::: Input records

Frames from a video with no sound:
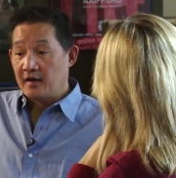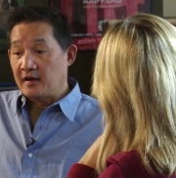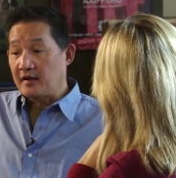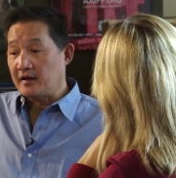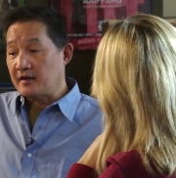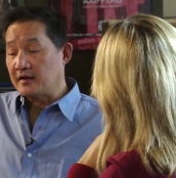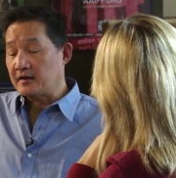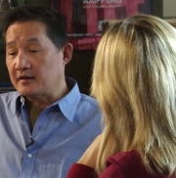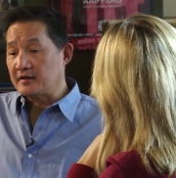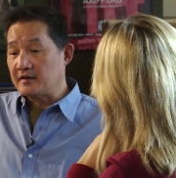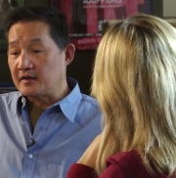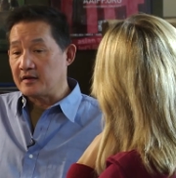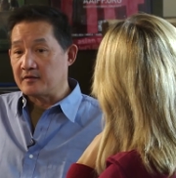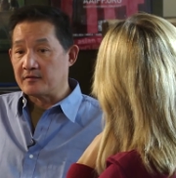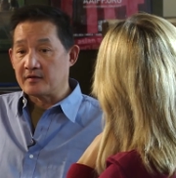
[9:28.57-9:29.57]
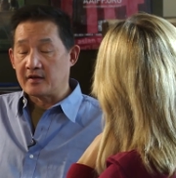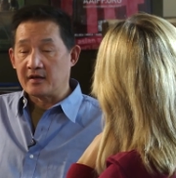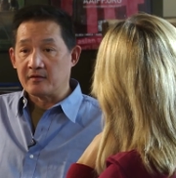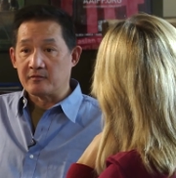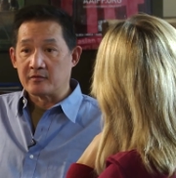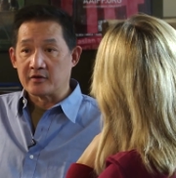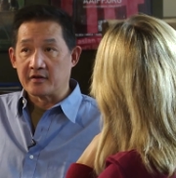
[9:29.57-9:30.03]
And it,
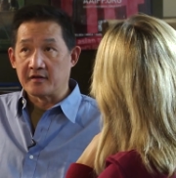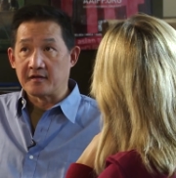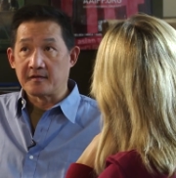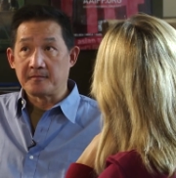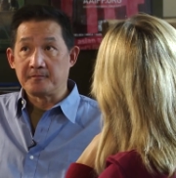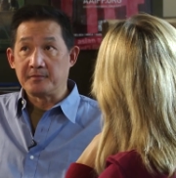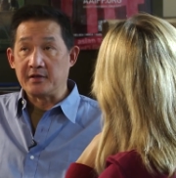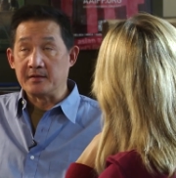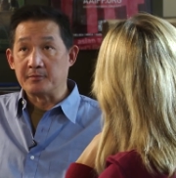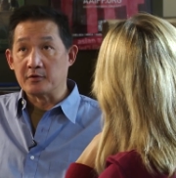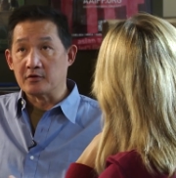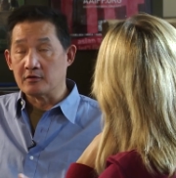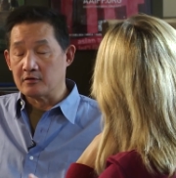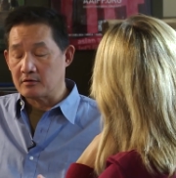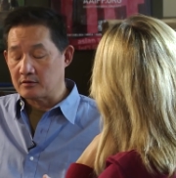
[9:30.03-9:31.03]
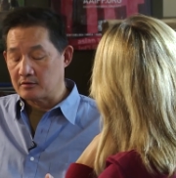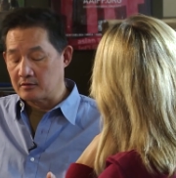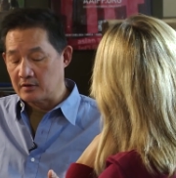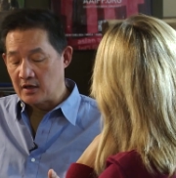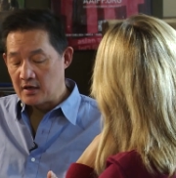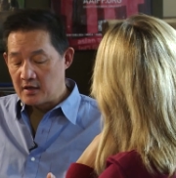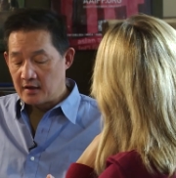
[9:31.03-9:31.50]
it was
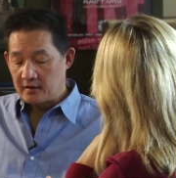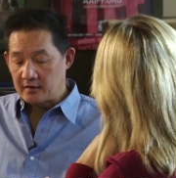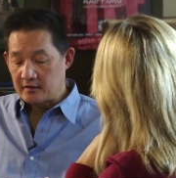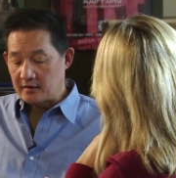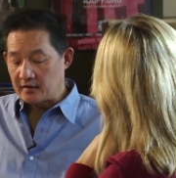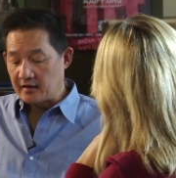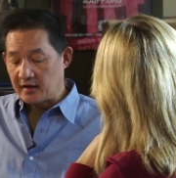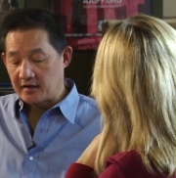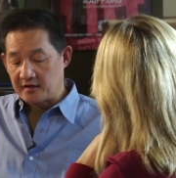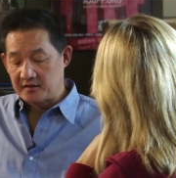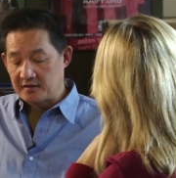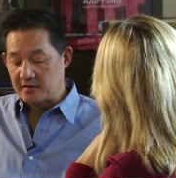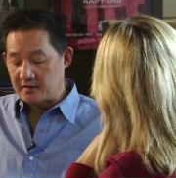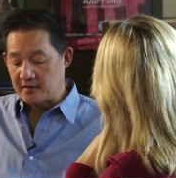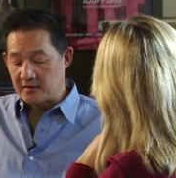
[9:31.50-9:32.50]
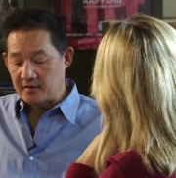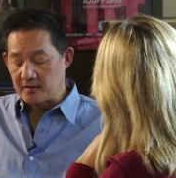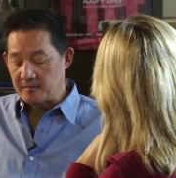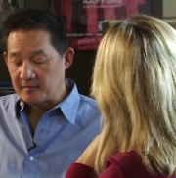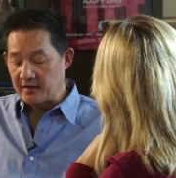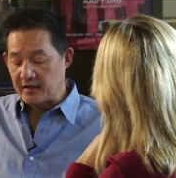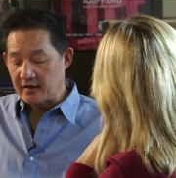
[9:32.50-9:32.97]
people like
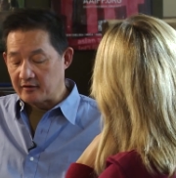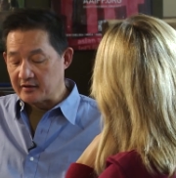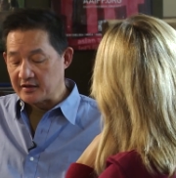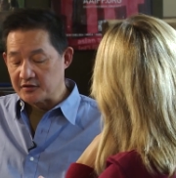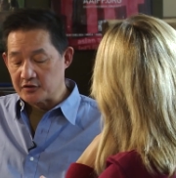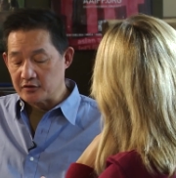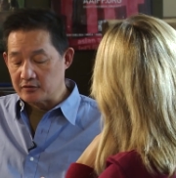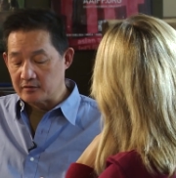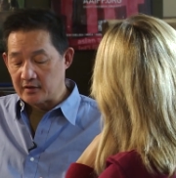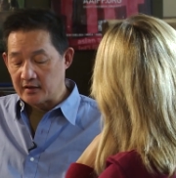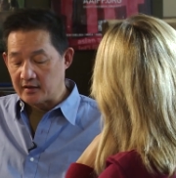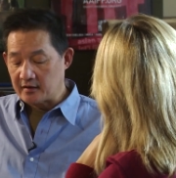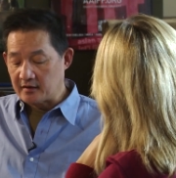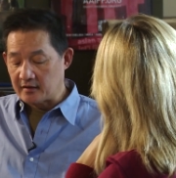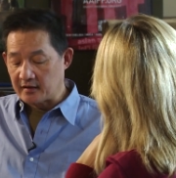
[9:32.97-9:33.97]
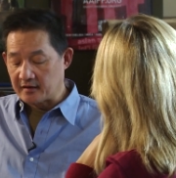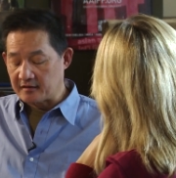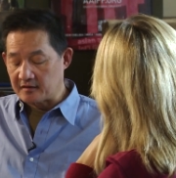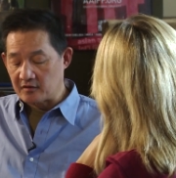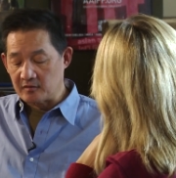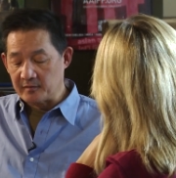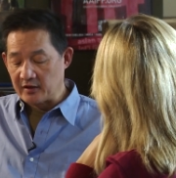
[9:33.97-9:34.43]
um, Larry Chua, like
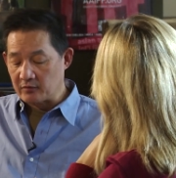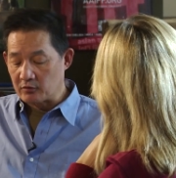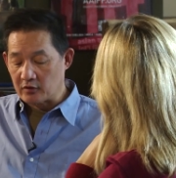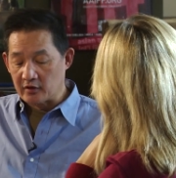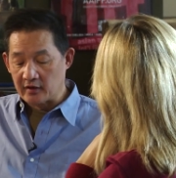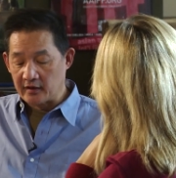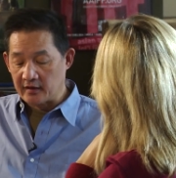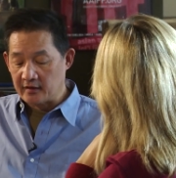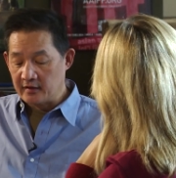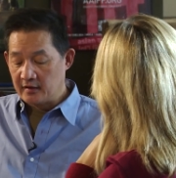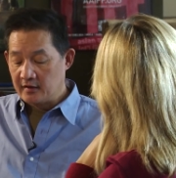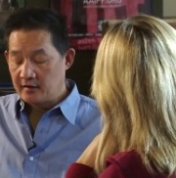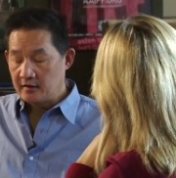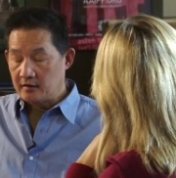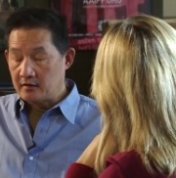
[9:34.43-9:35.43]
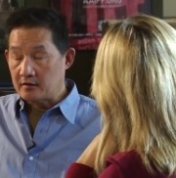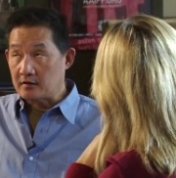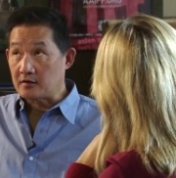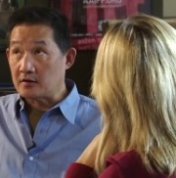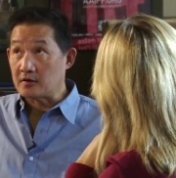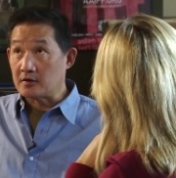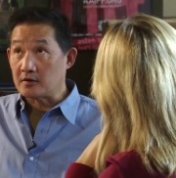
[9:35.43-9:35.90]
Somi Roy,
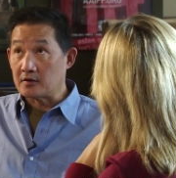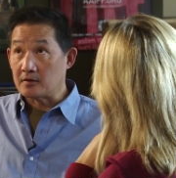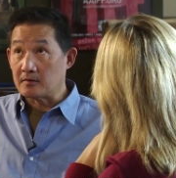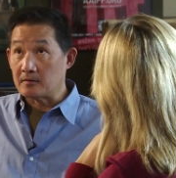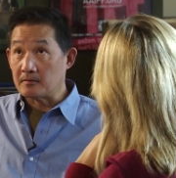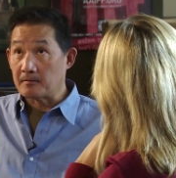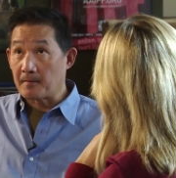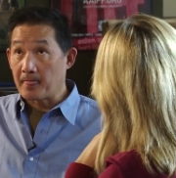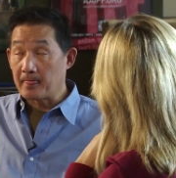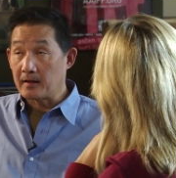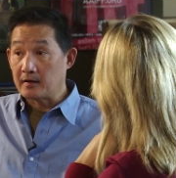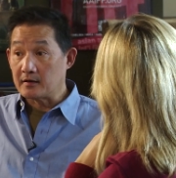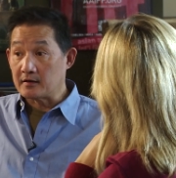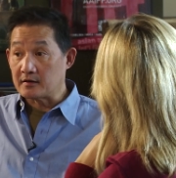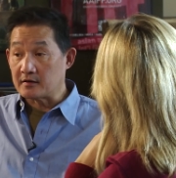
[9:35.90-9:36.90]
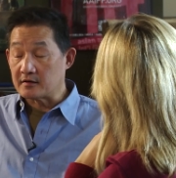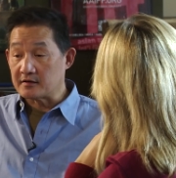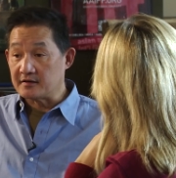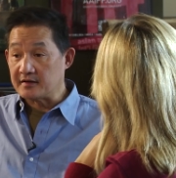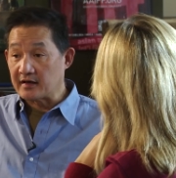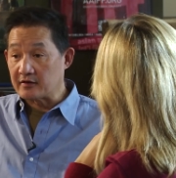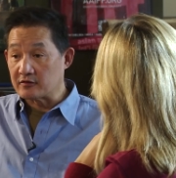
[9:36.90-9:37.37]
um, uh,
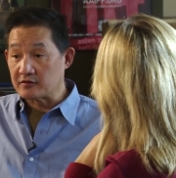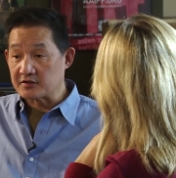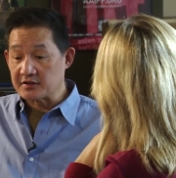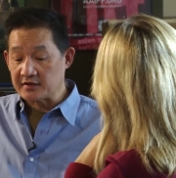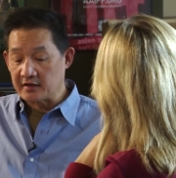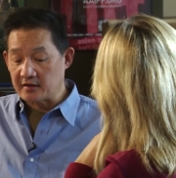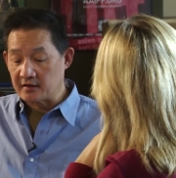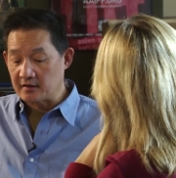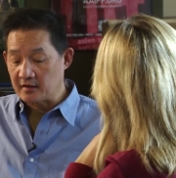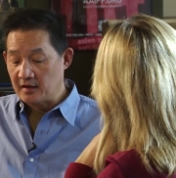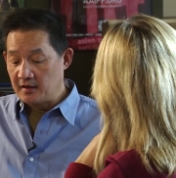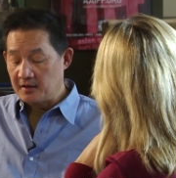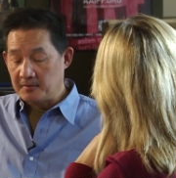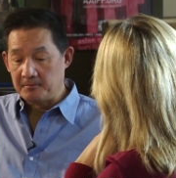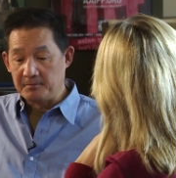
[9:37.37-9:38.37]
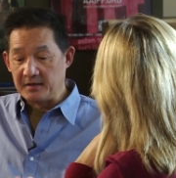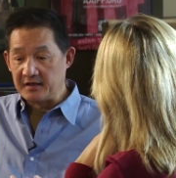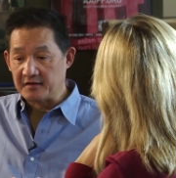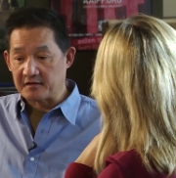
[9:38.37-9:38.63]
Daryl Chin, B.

::::::

→ **Problem details**
Please output the material as written, apart from the images.

→ **Completed task**
Frames from a video with no sound:
[9:28.57-9:29.57]
[9:29.57-9:30.03]
And it,
[9:30.03-9:31.03]
[9:31.03-9:31.50]
it was
[9:31.50-9:32.50]
[9:32.50-9:32.97]
people like
[9:32.97-9:33.97]
[9:33.97-9:34.43]
um, Larry Chua, like
[9:34.43-9:35.43]
[9:35.43-9:35.90]
Somi Roy,
[9:35.90-9:36.90]
[9:36.90-9:37.37]
um, uh,
[9:37.37-9:38.37]
[9:38.37-9:38.63]
Daryl Chin, B.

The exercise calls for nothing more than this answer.